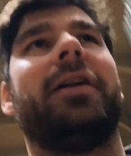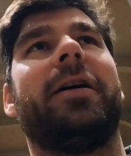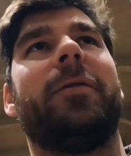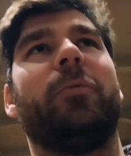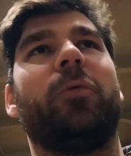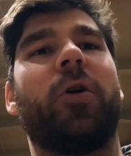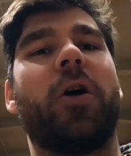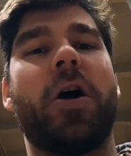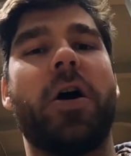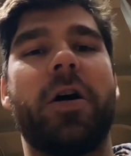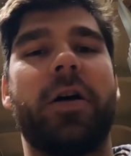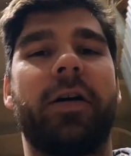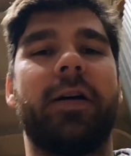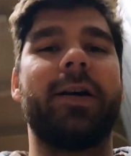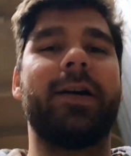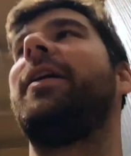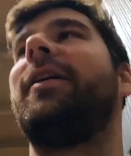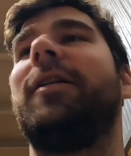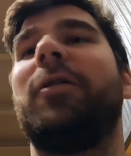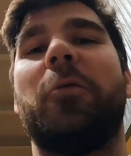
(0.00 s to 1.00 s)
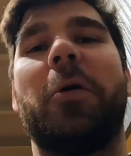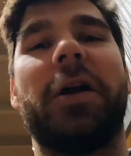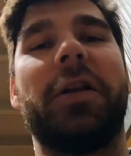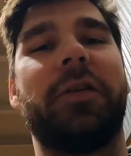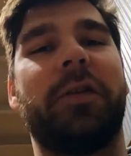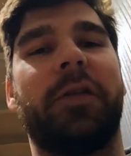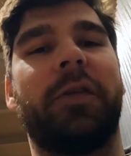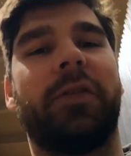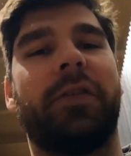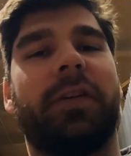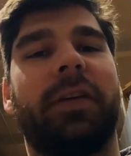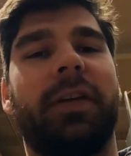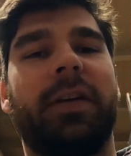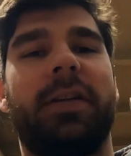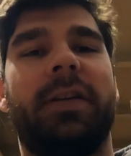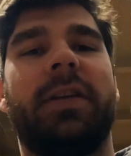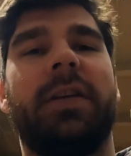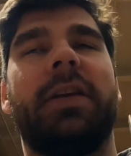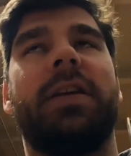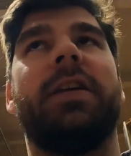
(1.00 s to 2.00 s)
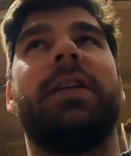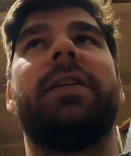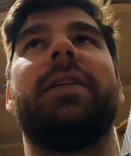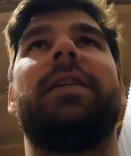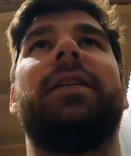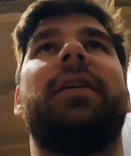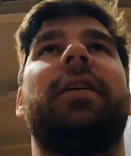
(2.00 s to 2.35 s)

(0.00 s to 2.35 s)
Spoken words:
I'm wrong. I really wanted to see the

(What to produce): Nothing but an exact copy is needed, covering the lines from the line with "(1.00 s to 2.00 s)" through the last line of the entries, pictures excluded.

(Solution below):
(1.00 s to 2.00 s)
(2.00 s to 2.35 s)

(0.00 s to 2.35 s)
Spoken words:
I'm wrong. I really wanted to see the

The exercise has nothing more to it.